Monday, November 02, 2020

Why Isn't Glenn Greenwald In Jail Like Julian Assange Or A Fugitive Like Edward Snowden?

washingtonbabylon |  Greenwald, who won a Pulitzer for his spoon-fed reporting on Snowden, has been surprisingly reticent about the closing. He has provided only the vaguest of details about the future of the documents that Snowden earmarked for him while he was working for Booz, one of America’s most notorious intelligence contractors. In a Twitter post the after the Beast story broke, he took the company line that it was purely a business decision. “Like all digital media outlets, the Intercept has been confronted with financial restraints,” the $500K+ a year founder and journalist explained in his best bureaucratic voice. “The budget given to the Intercept by First Look Media for 2019 forces its editor-in-chief Betsy Reed, in consultation with the Intercept’s senior editors, to make extremely difficult decisions.”

Greenwald added that he and Poitras “continue to possess full copies of the archive” and that he is working to “ensure that publication” of the material will continue with “academics and researchers, not reporters” working with institutions that have enough funds “to do so robustly, quickly and responsibly.” He didn’t bother to mention Omidyar and the enormous investment ($250 million, equal to what Jeff Bezos paid to buy the Washington Post) gave to him and his partners to create The Intercept in the first place (Omidyar is the “sole shareholder” of First Look, its IRS form 990 states). And true to form, his “fearless” Intercept has yet to inform its many readers and supporters about the shutdown on its website. That’s odd, considering that it was financed by Omidyar specifically to control, publicize and promote Snowden’s archive. And perhaps that’s why the slogan “fearless, adversarial journalism” quietly disappeared from The Intercept Twitter feed in recent months and was replaced by the bland “We pursue the stories others don’t.” Who doesn’t?

The story of the shutdown raises fundamental questions about why the decision was made and what, ultimately, will happen to the Snowden collection and the vast number of secrets about US and global intelligence agencies still buried in its archive.

I believe the answers to these questions lie in two areas: first, the extensive relationships the Omidyar Group, the billionaire’s holding company, and the Omidyar Network, his investment vehicle, have forged over the past decade with the US Agency for International Development (USAID) and other elements of the national security state; and second, the massive funds Omidyar and his allies in the world of billionaire philanthropy control through their foundations and investment funds. “They have the resources of small nation-states,” says a corporate lawyer familiar with their operations.
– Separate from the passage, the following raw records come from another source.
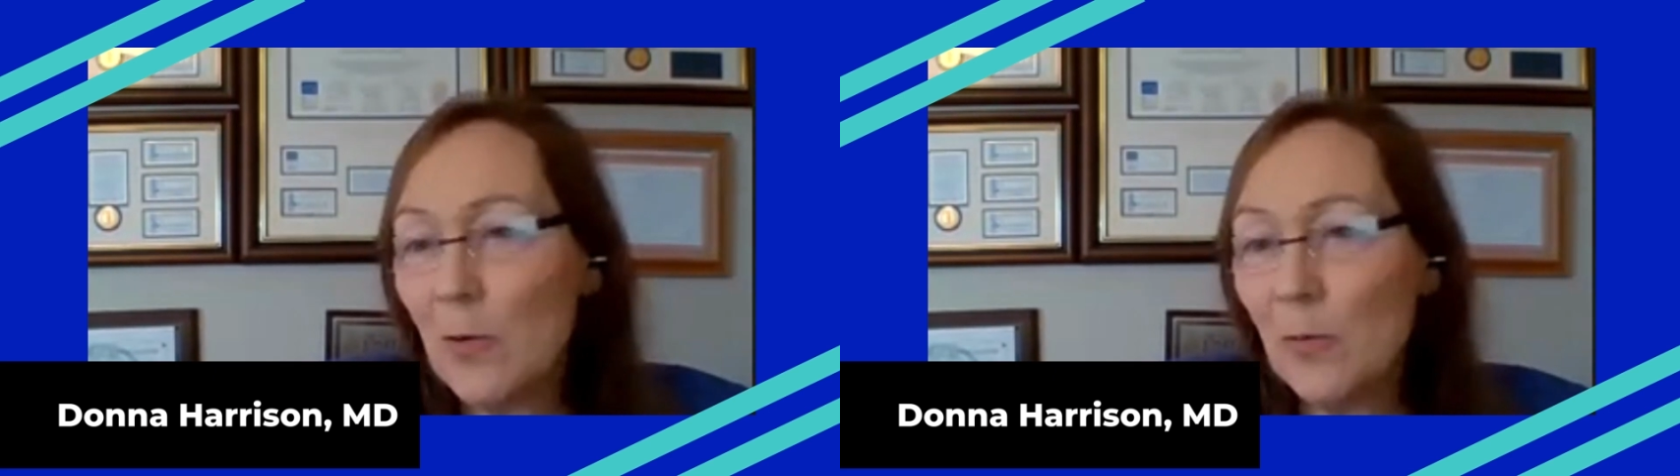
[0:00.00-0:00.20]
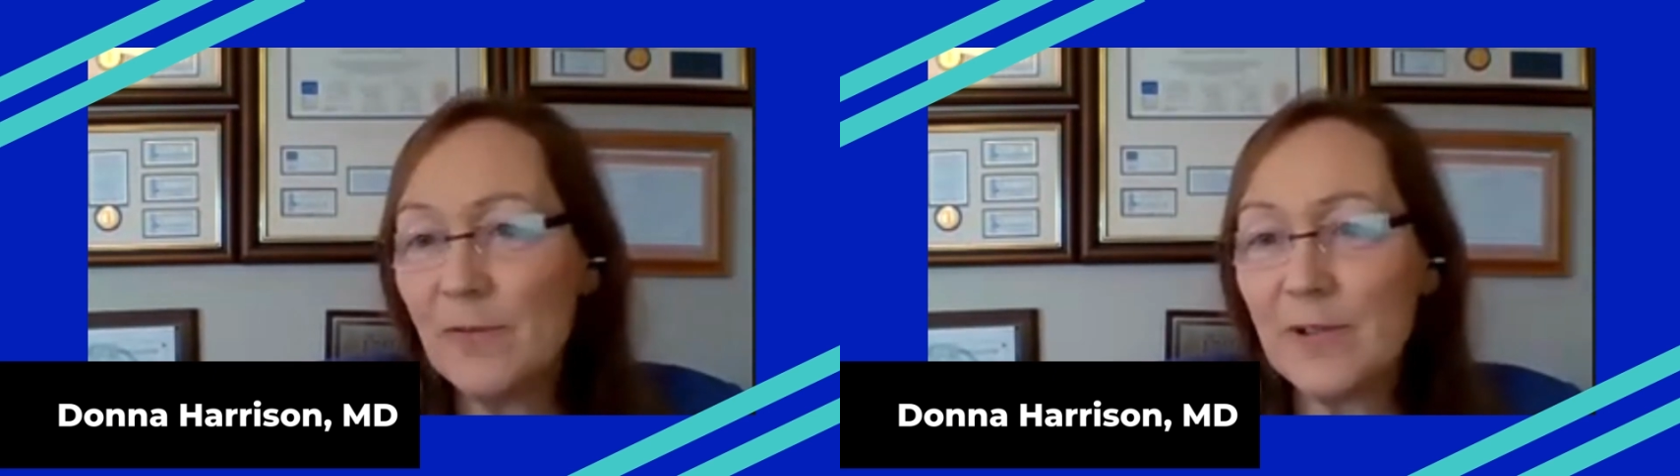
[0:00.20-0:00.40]

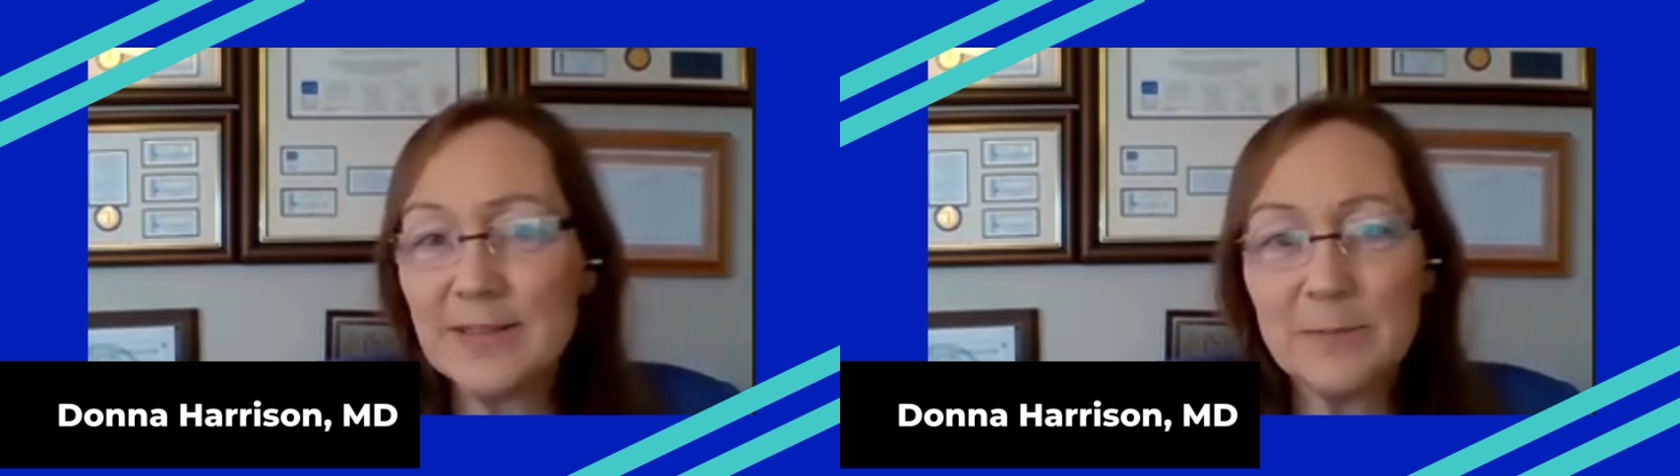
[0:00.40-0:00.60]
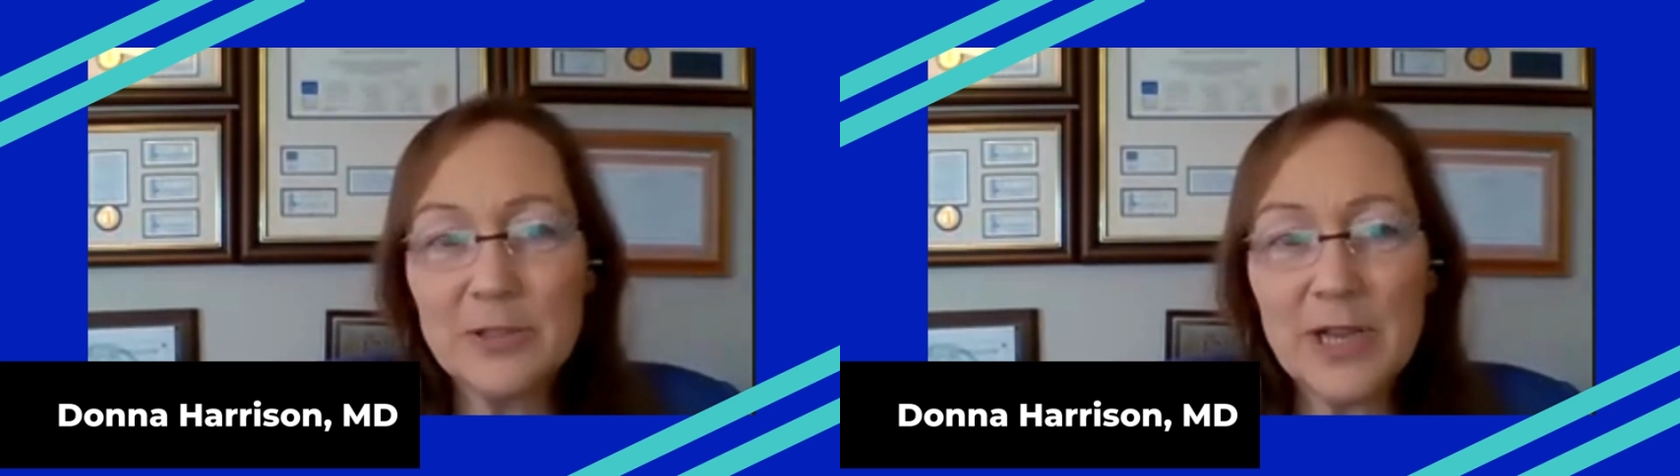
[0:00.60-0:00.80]
We've got
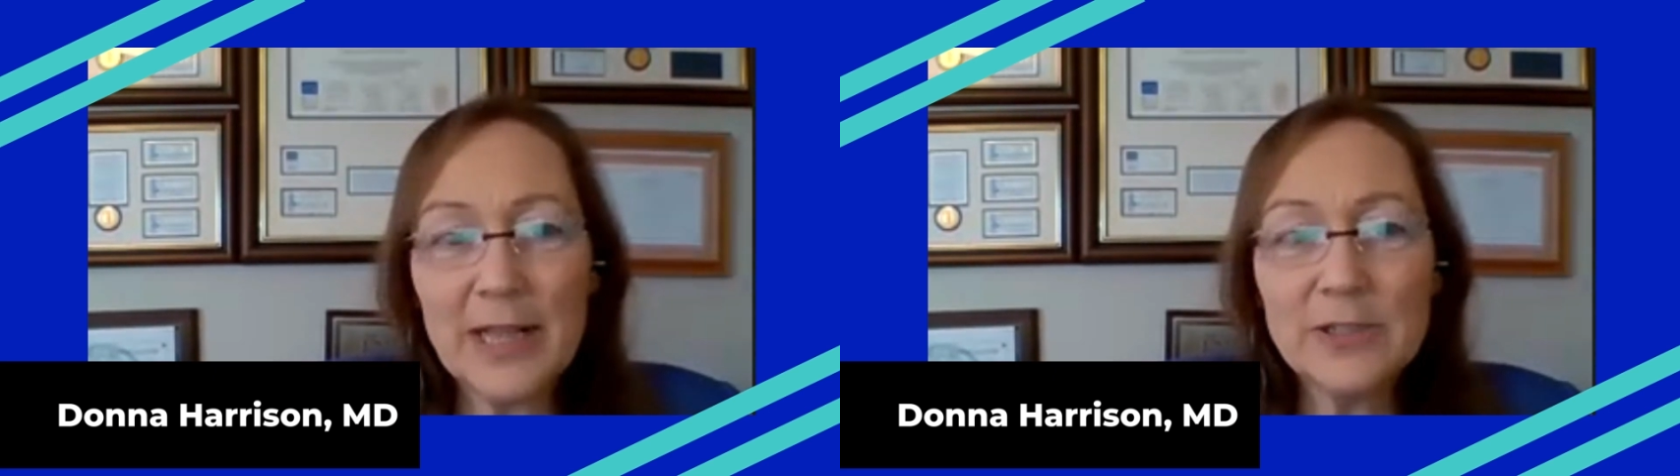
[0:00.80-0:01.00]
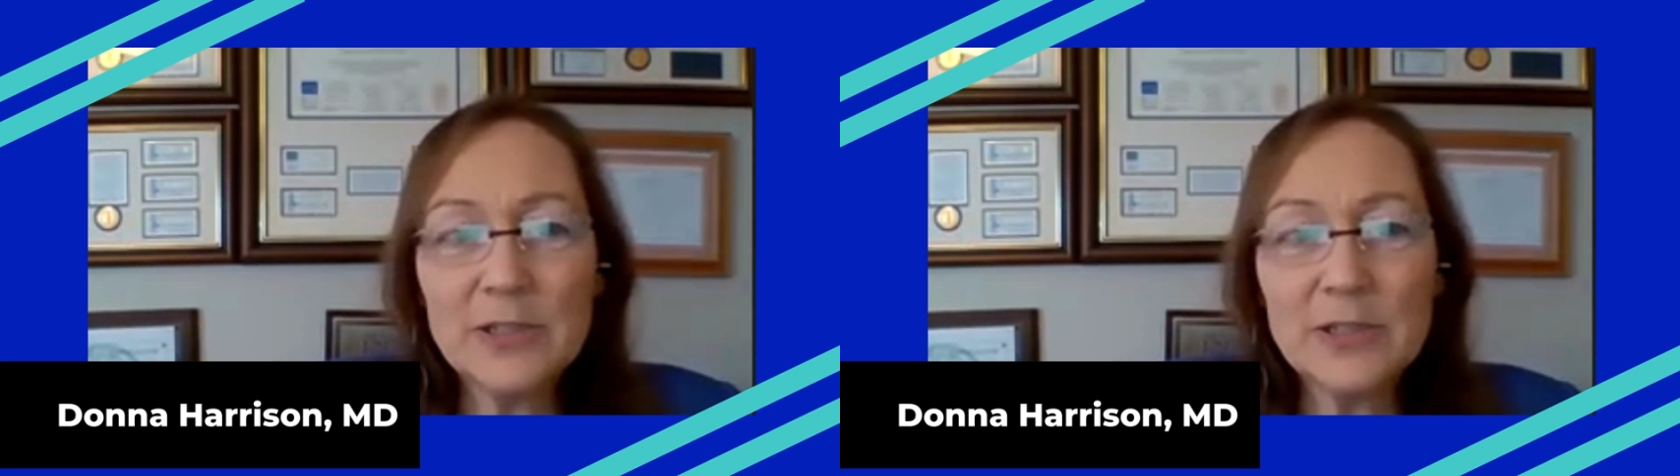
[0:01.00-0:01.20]
some
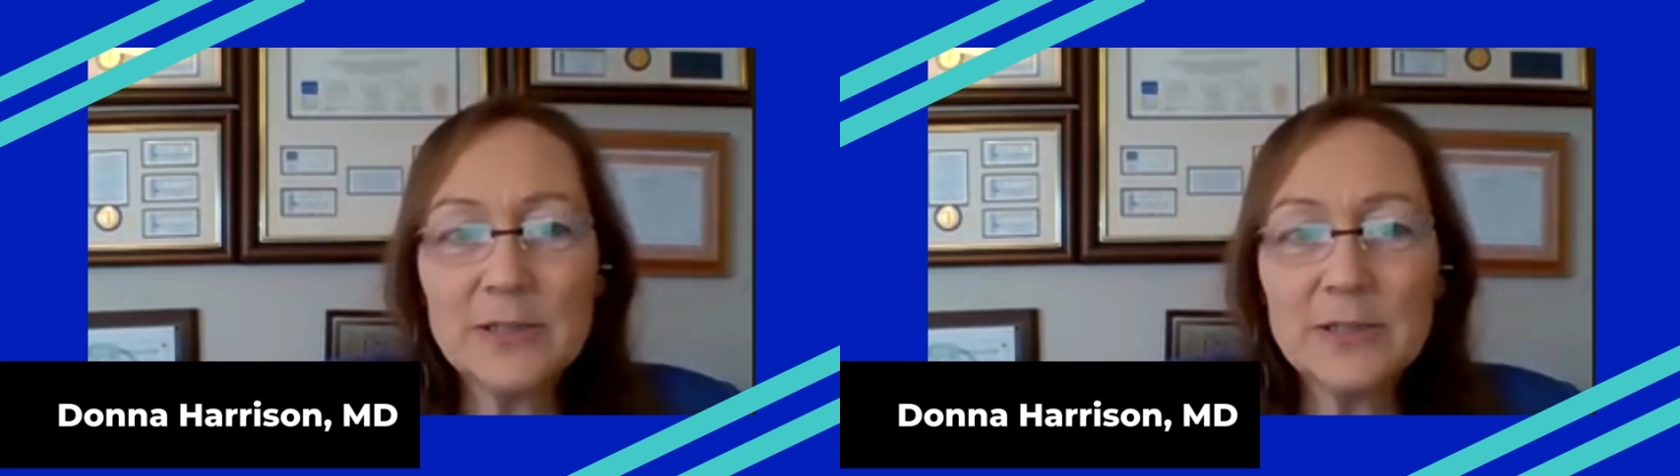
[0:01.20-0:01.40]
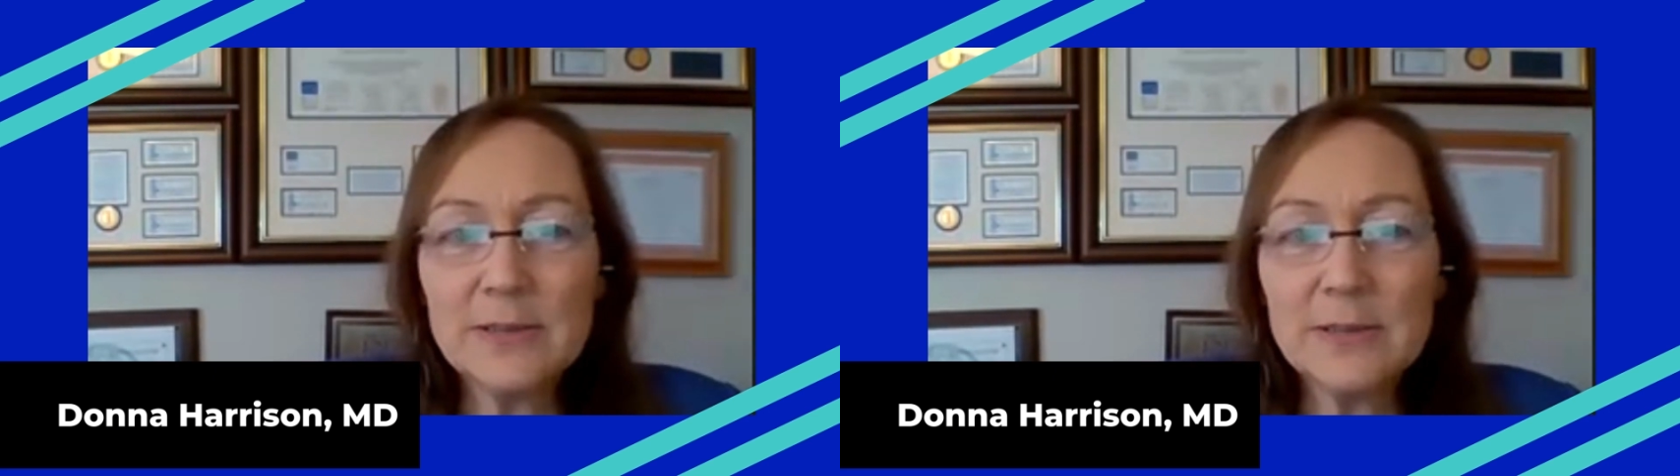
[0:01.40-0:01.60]
challenges.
In my view, the Snowden collection had become problematic to Omidyar as he positioned himself as a key player in USAID’s “soft power” strategy to wean the world from “extremism” with massive doses of private and public monies. The classified NSA documents may not have been a problem under the Obama White House, where Omidyar enjoyed privileged status. But under Trump, whose Justice Department has gone beyond Obama’s attacks on whistleblowers by pursuing Julian Assange and Wikileaks, holding on to the Snowden cache may had become a liability. It’s a plausible theory, based on extensive reporting and research I’ve done over the last five years.